Logo Questions Linux Laravel Mysql Ubuntu Git Menu
 

Read whole text files from a compression in Spark

I have the following problem: suppose that I have a directory containing compressed directories which contain multiple files, stored on HDFS. I want to create an RDD consisting some objects of type T, i.e.:

context = new JavaSparkContext(conf);
JavaPairRDD<String, String> filesRDD = context.wholeTextFiles(inputDataPath);

JavaPairRDD<String, String> filesRDD = context.wholeTextFiles(inputDataPath);
JavaRDD<T> processingFiles = filesRDD.map(fileNameContent -> {
    // The name of the file
    String fileName = fileNameContent._1();
    // The content of the file
    String content = fileNameContent._2();

    // Class T has a constructor of taking the filename and the content of each
    // processed file (as two strings)
    T t = new T(content, fileName);

    return t;
});

Now when inputDataPath is a directory containing files this works perfectly fine, i.e. when it's something like:

String inputDataPath =  "hdfs://some_path/*/*/"; // because it contains subfolders

But, when there's a tgz containing multiple files, the file content (fileNameContent._2()) gets me some useless binary string (quite expected).

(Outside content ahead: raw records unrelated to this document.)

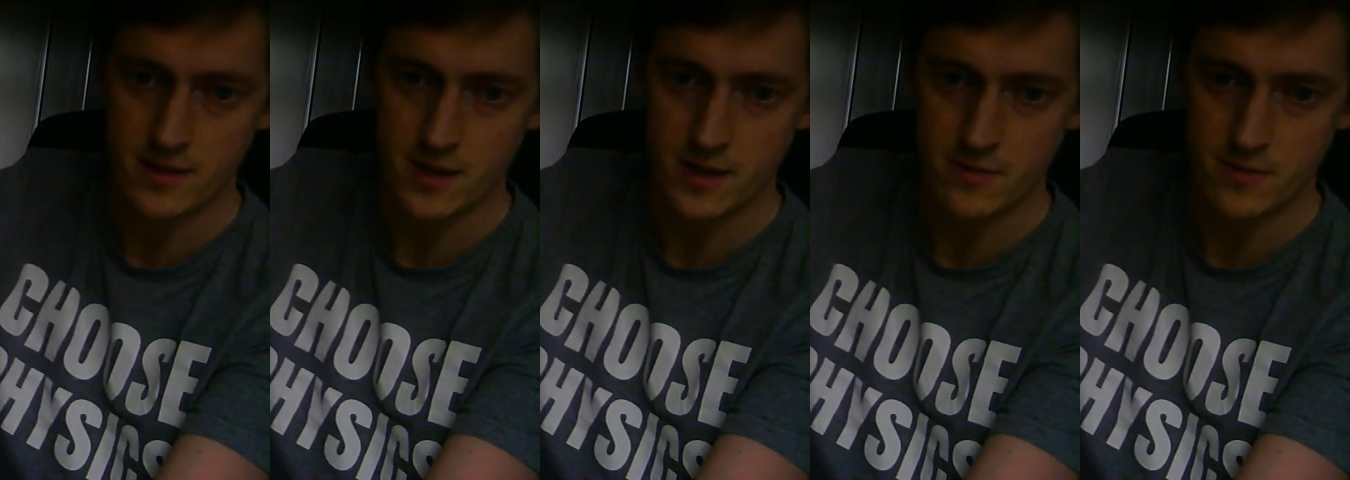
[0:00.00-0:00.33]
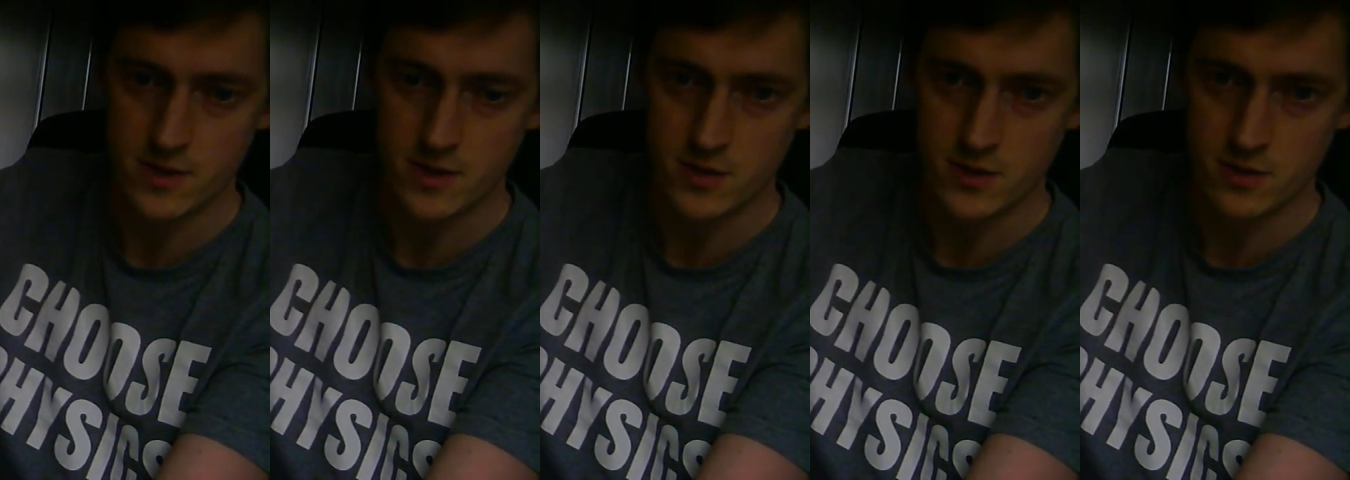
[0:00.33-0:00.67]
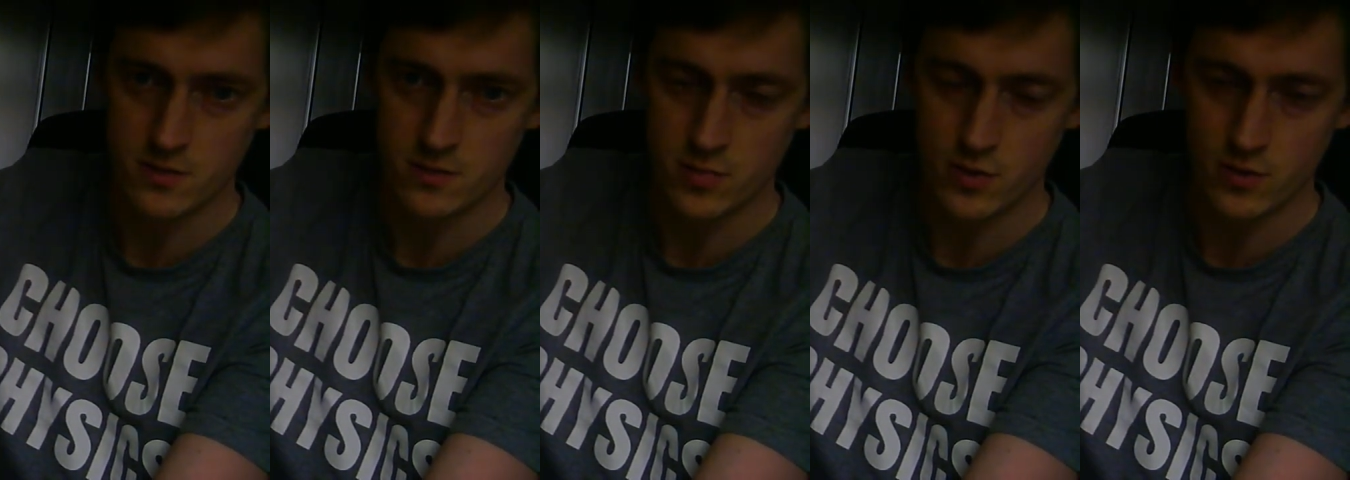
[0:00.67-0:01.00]
There it is, you
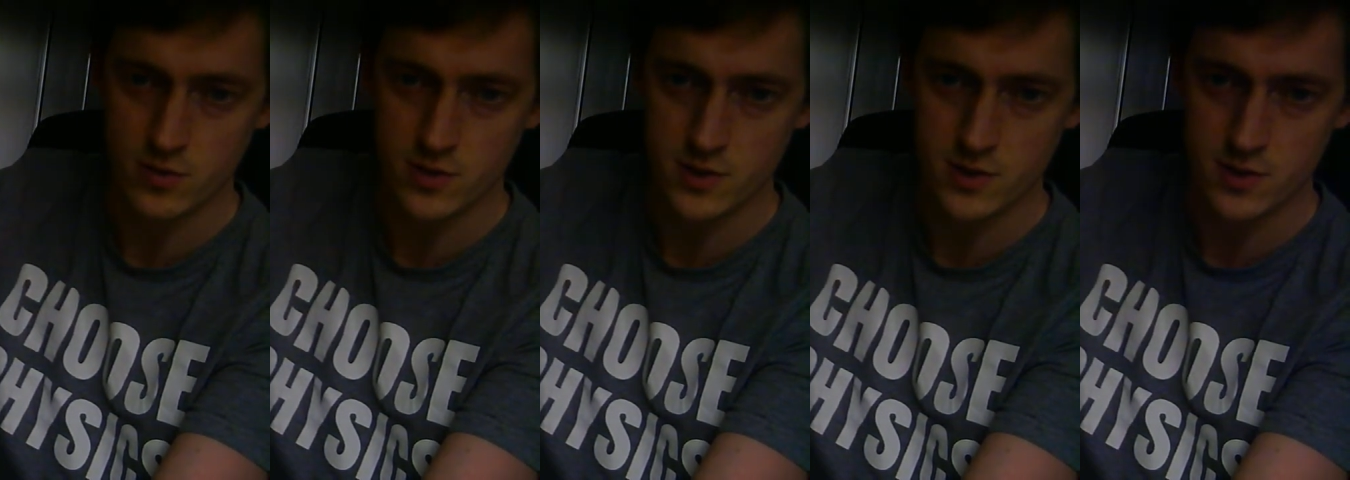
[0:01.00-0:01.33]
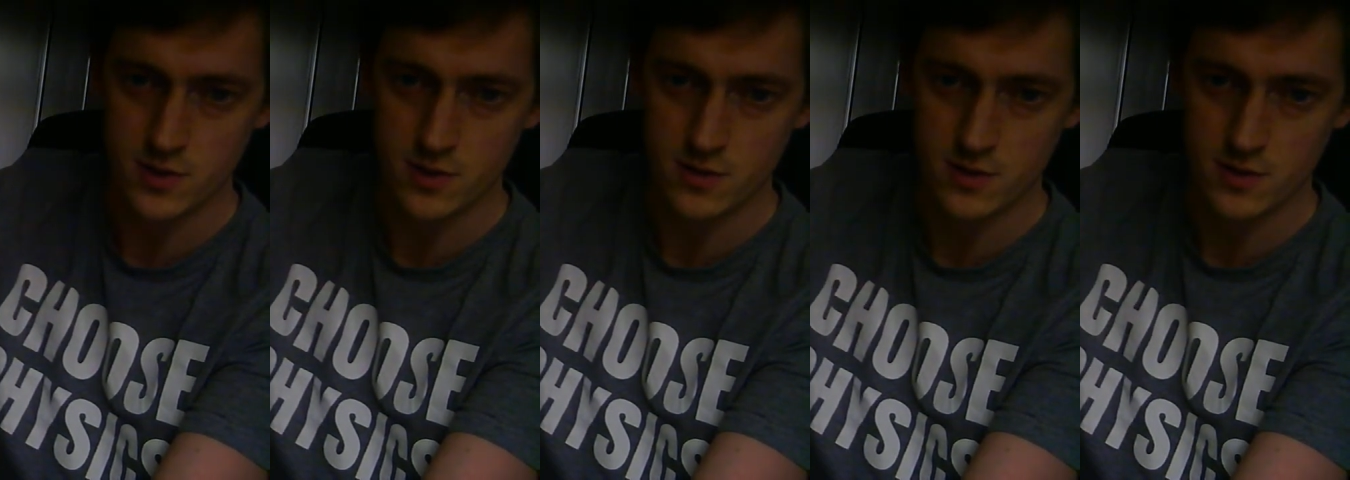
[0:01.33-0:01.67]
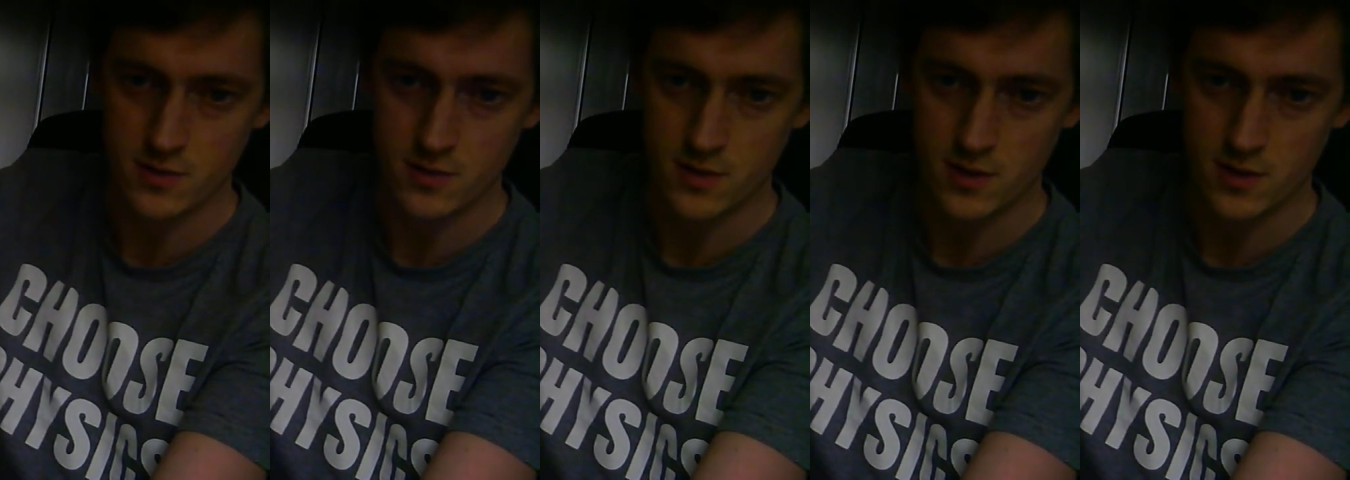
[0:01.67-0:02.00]
can pause it, you
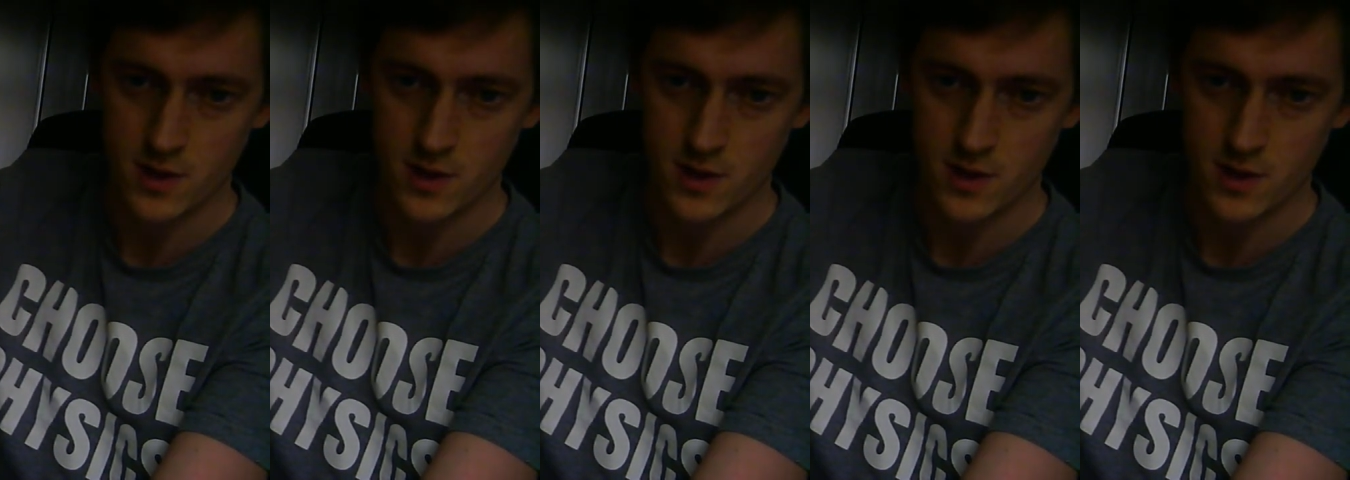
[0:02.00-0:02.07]
can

I found a similar question on SO, but it's not the same case, because there the solution is when each compression consists of one file only, and in my case there are many other files which I want to read individually as whole files. I also found a question about wholeTextFiles, but this doesn't work in my case.

Any ideas how to do this?

EDIT:

I tried with the reader from here (trying to test the reader from here, like in the function testTarballWithFolders()), but whenever I call

TarballReader tarballReader = new TarballReader(fileName);

and I get NullPointerException:

java.lang.NullPointerException
    at java.util.zip.InflaterInputStream.<init>(InflaterInputStream.java:83)
    at java.util.zip.GZIPInputStream.<init>(GZIPInputStream.java:77)
    at java.util.zip.GZIPInputStream.<init>(GZIPInputStream.java:91)
    at utils.TarballReader.<init>(TarballReader.java:61)
    at main.SparkMain.lambda$0(SparkMain.java:105)
    at main.SparkMain$$Lambda$18/1667100242.call(Unknown Source)
    at org.apache.spark.api.java.JavaPairRDD$$anonfun$toScalaFunction$1.apply(JavaPairRDD.scala:1015)
    at scala.collection.Iterator$$anon$11.next(Iterator.scala:328)
    at scala.collection.Iterator$class.foreach(Iterator.scala:727)
    at scala.collection.AbstractIterator.foreach(Iterator.scala:1157)
    at scala.collection.generic.Growable$class.$plus$plus$eq(Growable.scala:48)
    at scala.collection.mutable.ArrayBuffer.$plus$plus$eq(ArrayBuffer.scala:103)
    at scala.collection.mutable.ArrayBuffer.$plus$plus$eq(ArrayBuffer.scala:47)
    at scala.collection.TraversableOnce$class.to(TraversableOnce.scala:273)
    at scala.collection.AbstractIterator.to(Iterator.scala:1157)
    at scala.collection.TraversableOnce$class.toBuffer(TraversableOnce.scala:265)
    at scala.collection.AbstractIterator.toBuffer(Iterator.scala:1157)
    at scala.collection.TraversableOnce$class.toArray(TraversableOnce.scala:252)
    at scala.collection.AbstractIterator.toArray(Iterator.scala:1157)
    at org.apache.spark.rdd.RDD$$anonfun$collect$1$$anonfun$12.apply(RDD.scala:927)
    at org.apache.spark.rdd.RDD$$anonfun$collect$1$$anonfun$12.apply(RDD.scala:927)
    at org.apache.spark.SparkContext$$anonfun$runJob$5.apply(SparkContext.scala:1858)
    at org.apache.spark.SparkContext$$anonfun$runJob$5.apply(SparkContext.scala:1858)
    at org.apache.spark.scheduler.ResultTask.runTask(ResultTask.scala:66)
    at org.apache.spark.scheduler.Task.run(Task.scala:89)
    at org.apache.spark.executor.Executor$TaskRunner.run(Executor.scala:214)
    at java.util.concurrent.ThreadPoolExecutor.runWorker(ThreadPoolExecutor.java:1142)
    at java.util.concurrent.ThreadPoolExecutor$Worker.run(ThreadPoolExecutor.java:617)
    at java.lang.Thread.run(Thread.java:745)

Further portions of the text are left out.